Standing in the street and admiring each other’s gardens one day, Sherrie Pelsma and her neighbor made a discovery: They’d become hosts to a buzzing block party.
“We could actually see the air traffic of bees and butterflies crossing the street between our two habitats,” recalls Pelsma. “I said, ‘Wow, how cool would it be if everybody had a little strip?’ ”
Twenty-two of those little strips—often called “hellstrips” due to their exposed location between hot asphalt and concrete—now bloom by the sidewalks of Pelsma’s community in Portland, Oregon. Once patches of lifeless turfgrass, the 6,000 square feet of mini-habitats are life preservers for native bees, many of whom can fly only a few blocks before running out of fuel.
“It’s not going to help wolves or bears,” says Pelsma, founder of Pollinator Parkways. “But we’re talking about really tiny creatures, so tiny spaces have a really big impact for them.”
Birds, squirrels and other wildlife also find sustenance in these urban oases. Every outdoor space, whether a transformed city plot or a suburban pocket prairie, matters to animals. Here’s how to reclaim land for wildlife well beyond your own backyard.
Rally the community
As a professional community organizer for a local nonprofit, Pelsma knows lasting change starts from the ground up. When she called a meeting on Nextdoor.com, a dozen neighbors responded. “They came up with the idea of parking strips specifically because they’re smaller than your yard, so it’s a little less intimidating,” she says. “And people really wanted to beautify the neighborhood.”
Broadening her base, Pelsma reached out to a local nonprofit that recruits volunteers for restoration projects. Students and Boy Scouts braved November rains to remove sod and prepare beds. Homeowners played an important role, planning the gardens with Pelsma, overseeing volunteers and planting alongside them. The process ensures participants are invested and can serve as ambassadors for the program. “The point is also for them to be more informed,” says Pelsma, “so that they become stewards.”
Seek creative funding
$500 from the city covered initial plantings, but demand soon exceeded supply.
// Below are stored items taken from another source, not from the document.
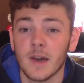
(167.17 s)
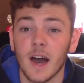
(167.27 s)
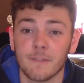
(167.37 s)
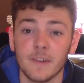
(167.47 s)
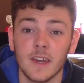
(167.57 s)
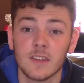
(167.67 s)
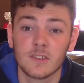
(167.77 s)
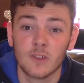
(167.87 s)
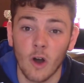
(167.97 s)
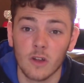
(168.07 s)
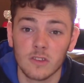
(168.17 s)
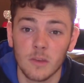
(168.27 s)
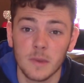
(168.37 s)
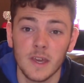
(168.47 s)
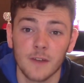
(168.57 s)
I think it's got to
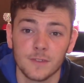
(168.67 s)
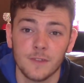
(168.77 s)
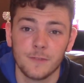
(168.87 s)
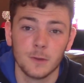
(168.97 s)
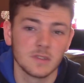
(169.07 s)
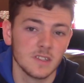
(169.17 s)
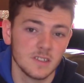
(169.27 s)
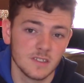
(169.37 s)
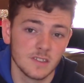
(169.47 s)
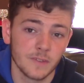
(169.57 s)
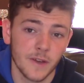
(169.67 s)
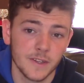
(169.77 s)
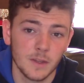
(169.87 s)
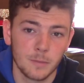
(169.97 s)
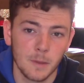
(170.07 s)
be after the few seasons they've had
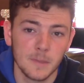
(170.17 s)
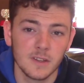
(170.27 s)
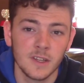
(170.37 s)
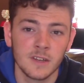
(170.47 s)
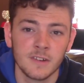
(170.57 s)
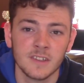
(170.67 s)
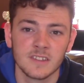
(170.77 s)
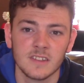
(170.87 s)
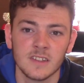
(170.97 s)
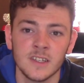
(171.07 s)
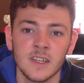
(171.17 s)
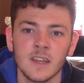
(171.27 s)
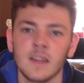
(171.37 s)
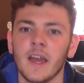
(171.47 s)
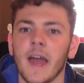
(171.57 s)
in the Premier League recently,
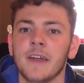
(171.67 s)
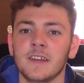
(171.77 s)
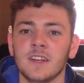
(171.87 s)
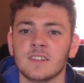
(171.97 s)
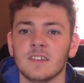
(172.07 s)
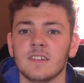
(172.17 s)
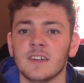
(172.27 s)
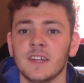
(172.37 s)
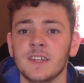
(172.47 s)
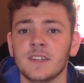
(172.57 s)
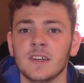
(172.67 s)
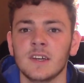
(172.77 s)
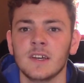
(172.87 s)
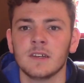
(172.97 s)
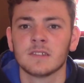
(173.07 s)
and it is indeed
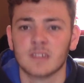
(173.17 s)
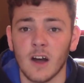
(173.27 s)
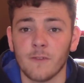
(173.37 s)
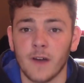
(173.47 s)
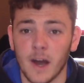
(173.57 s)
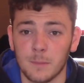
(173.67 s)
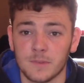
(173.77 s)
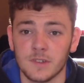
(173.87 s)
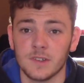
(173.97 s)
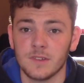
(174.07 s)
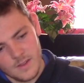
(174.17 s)
Southampton.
When Pelsma learned that many grant-makers award only nonprofits, not individuals, she found a workaround: City Repair, a group dedicated to artistic and ecological endeavors, became a sponsor. Pelsma used its nonprofit status to apply for a $3,000 grant. “And then I was able to buy plants in bulk,” she says. “It was just this total game-changer.”
Public and private funding helps legitimize wildlife gardening, says Pam Sonneville, who has slowly replaced turfgrass in her Gaithersburg, Maryland, neighborhood with native plants. When she encounters skeptics, Sonneville points to external investment as proof of the plants’ value. She invites visiting experts—from landscape designers to wildlife advocates—and shares their positive feedback.
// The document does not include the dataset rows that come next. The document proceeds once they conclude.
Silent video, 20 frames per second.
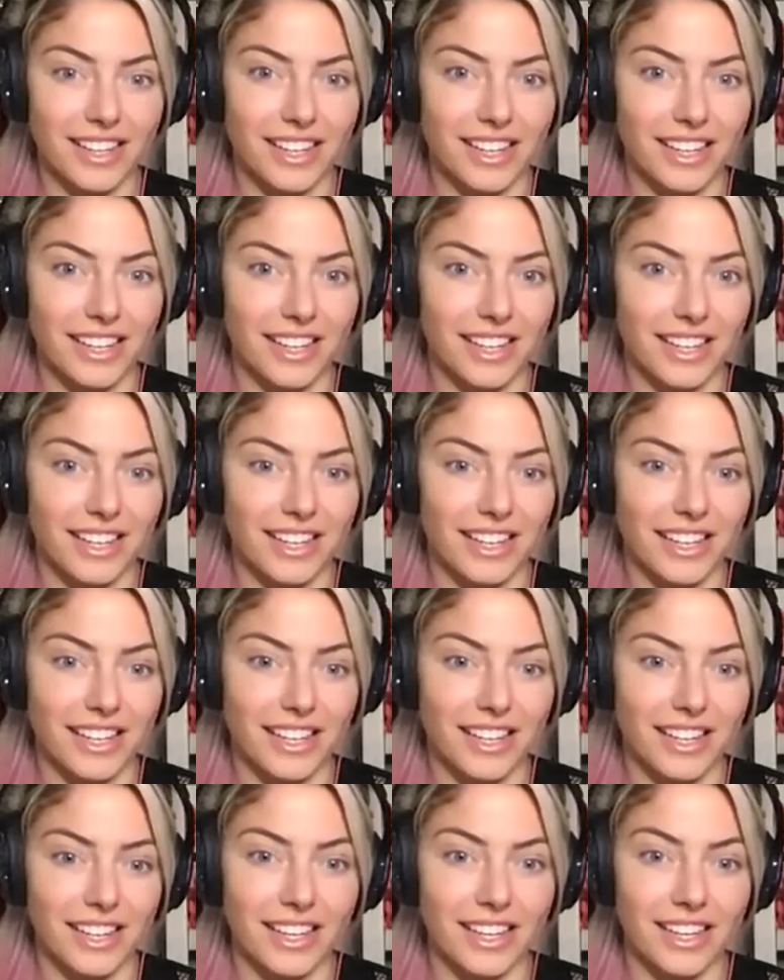
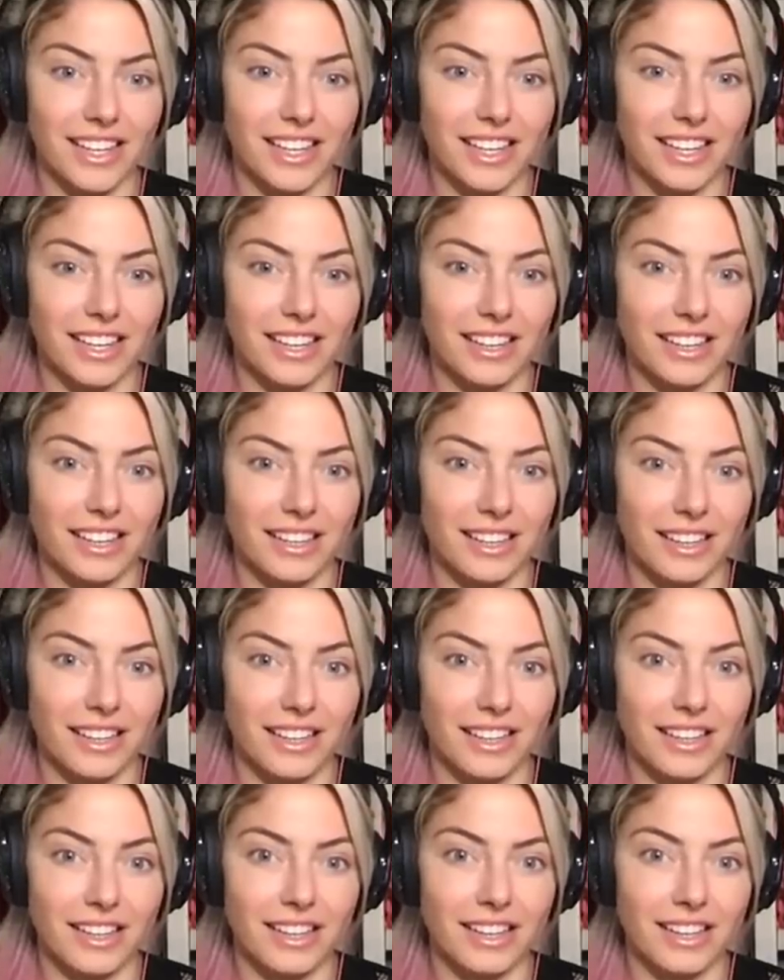
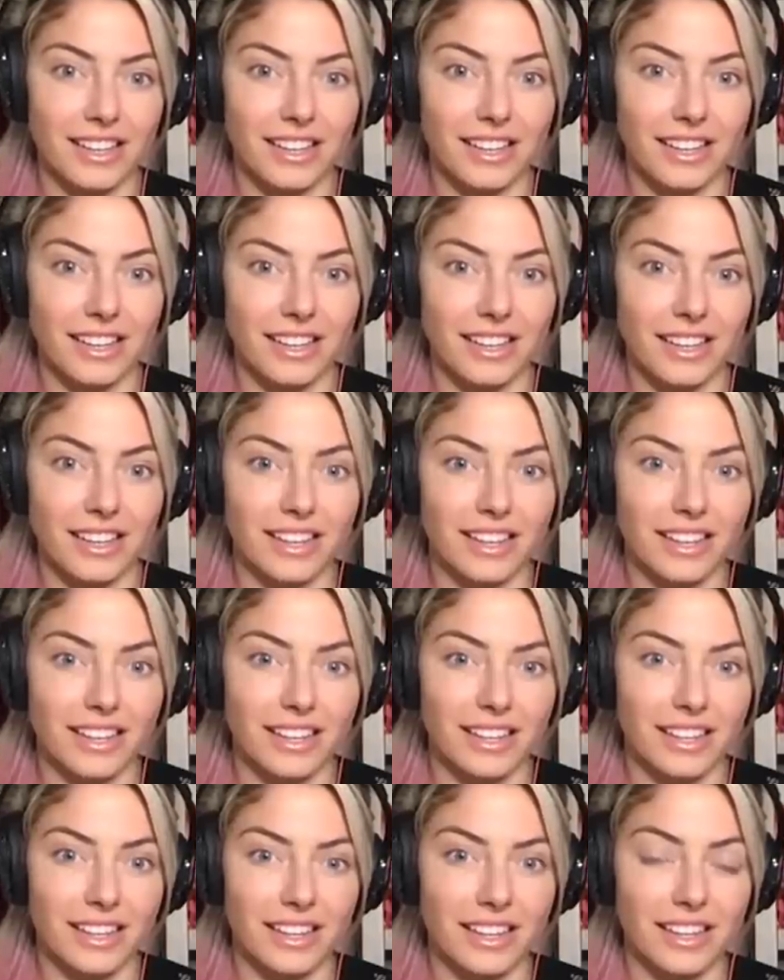
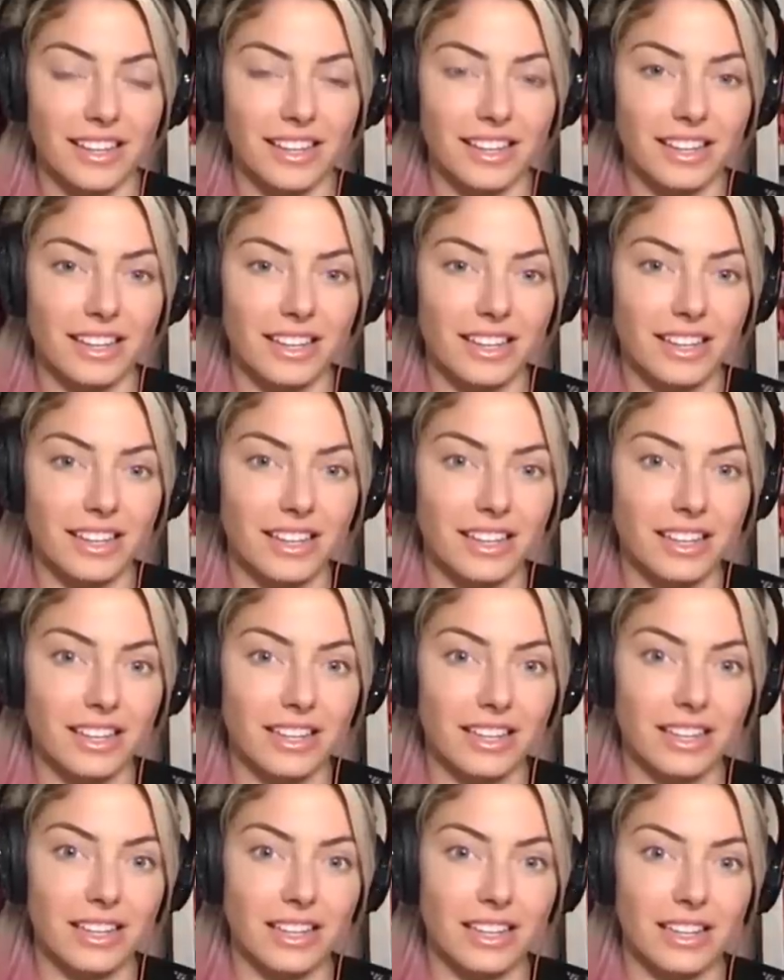
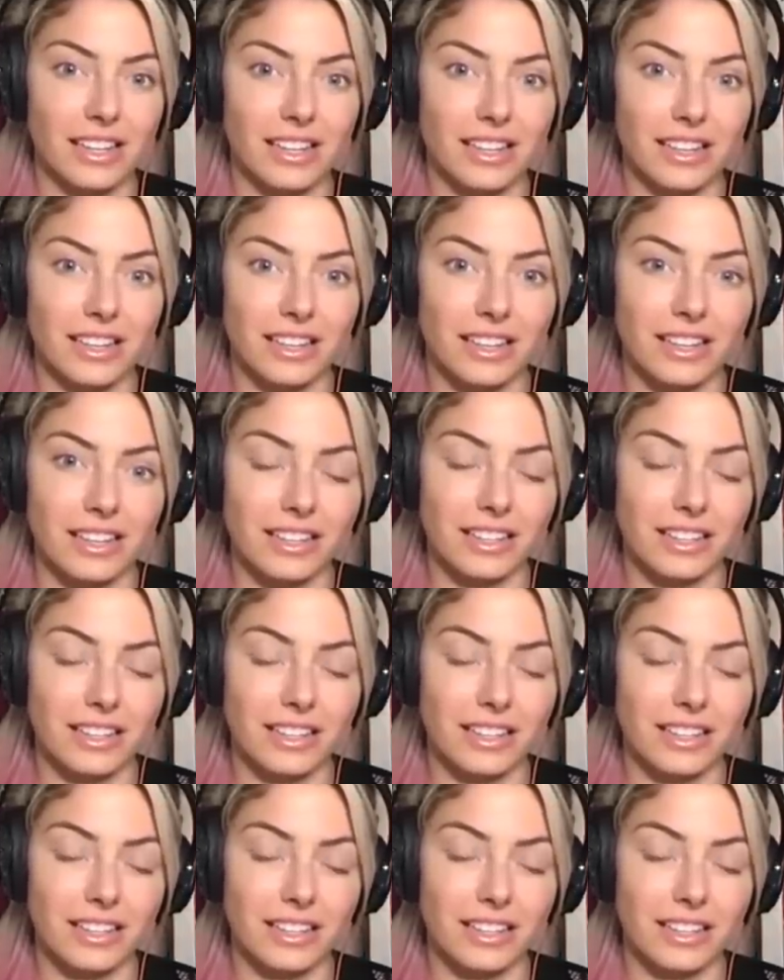The person shown says nothing.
A humane backyard is a natural habitat with plenty of food, water and cover that gives wildlife a safe place to live free from pesticides, chemicals, free-roaming pets, inhumane practices and other threats. And it's so easy to build!
Address human needs
As the grounds chair of her homeowners association (HOA), Sonneville emphasizes practical benefits. In one wet area where landscapers unsuccessfully planted grass seed, white wood asters now hold the ground and feed small native bees. “Before it was nothing but mud in the spring, and the water was coming down in front of people’s houses,” Sonneville says. “Now it’s probably 90% better.”
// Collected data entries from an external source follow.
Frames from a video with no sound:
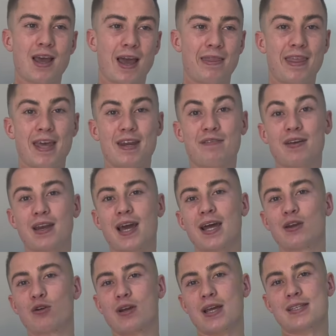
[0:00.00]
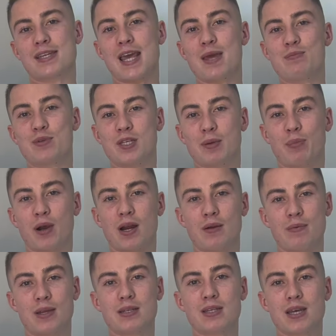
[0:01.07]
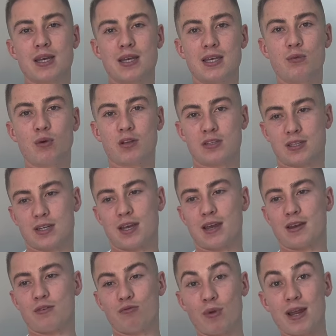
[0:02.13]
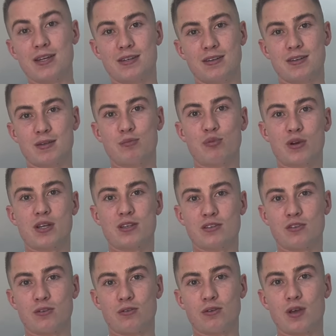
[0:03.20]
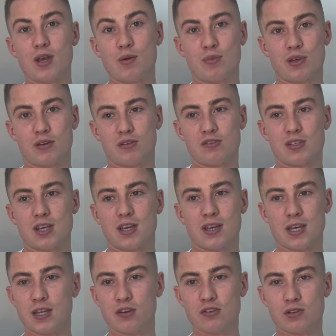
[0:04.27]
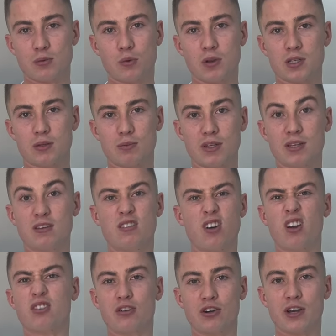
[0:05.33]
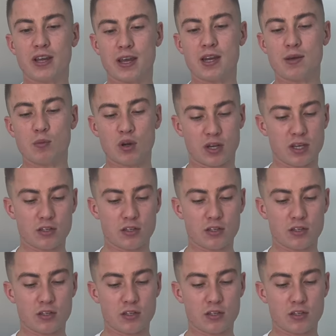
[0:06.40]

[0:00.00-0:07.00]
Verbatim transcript: And then if a landlord has an empty apartment, he wants to get it rented pretty soon because he doesn't want to be not earning any money.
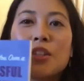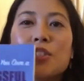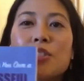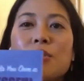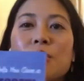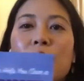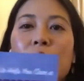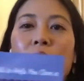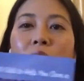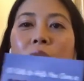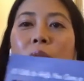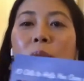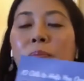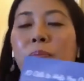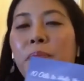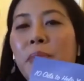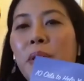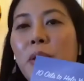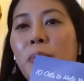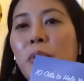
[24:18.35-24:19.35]
to
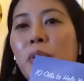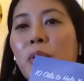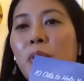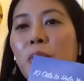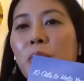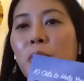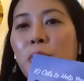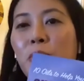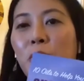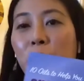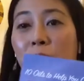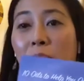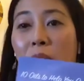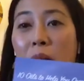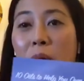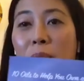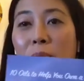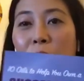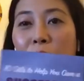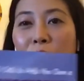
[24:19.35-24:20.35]
help people
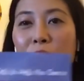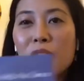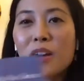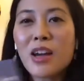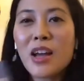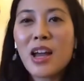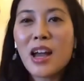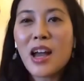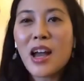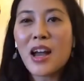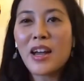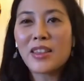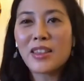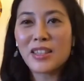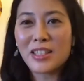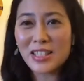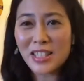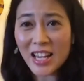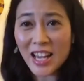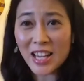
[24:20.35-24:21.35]
remember
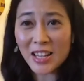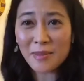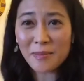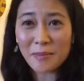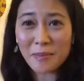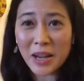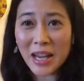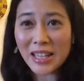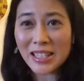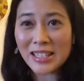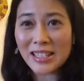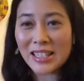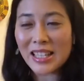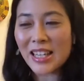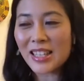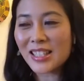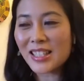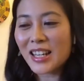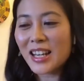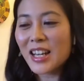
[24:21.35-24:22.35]
the 10
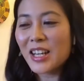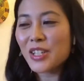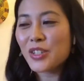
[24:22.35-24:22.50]
mindset.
Wildlife-friendly plants also save time in Wilmette, Illinois, where retired attorney Charlotte Adelman planted a prairie in a hard-to-mow detention basin. “The mowers get stuck in the muck—it’s a wetland,” she says. “So [the park district supervisor] looked at it as a very practical alternative.”
Show and tell
Now a haven for Wilmette’s wild residents, Adelman’s prairie has inspired a garden club to promote pocket prairies throughout the community. Adelman looks for such opportunities wherever she sees bare ground and open minds; after she suggested a wildflower garden at the firehouse, the chief himself enthusiastically drilled holes for the plants.
Many of Sonneville’s projects—a wildflower strip outside the pool, a mini-meadow behind some townhouses—demonstrate how natural plantings evolve. As flowers beget more flowers, leaves replace expensive mulch and grass disappears, she reports financial savings and progress to the HOA board and in community newsletters.
But she and other advocates know there’s more at stake than the bottom line: Pelsma, an avid photographer, has witnessed bee declines up close. “There just aren’t as many, and there’s not as much variety,” she says. “I feel the loss really profoundly in my heart.”
Because she turned that loss into positive action, though, the buzz is growing louder in her community as each new parking strip fills a gap in the pollinator corridor. It all started with two neighbors, their gardens and a few butterflies and bees who showed them the way.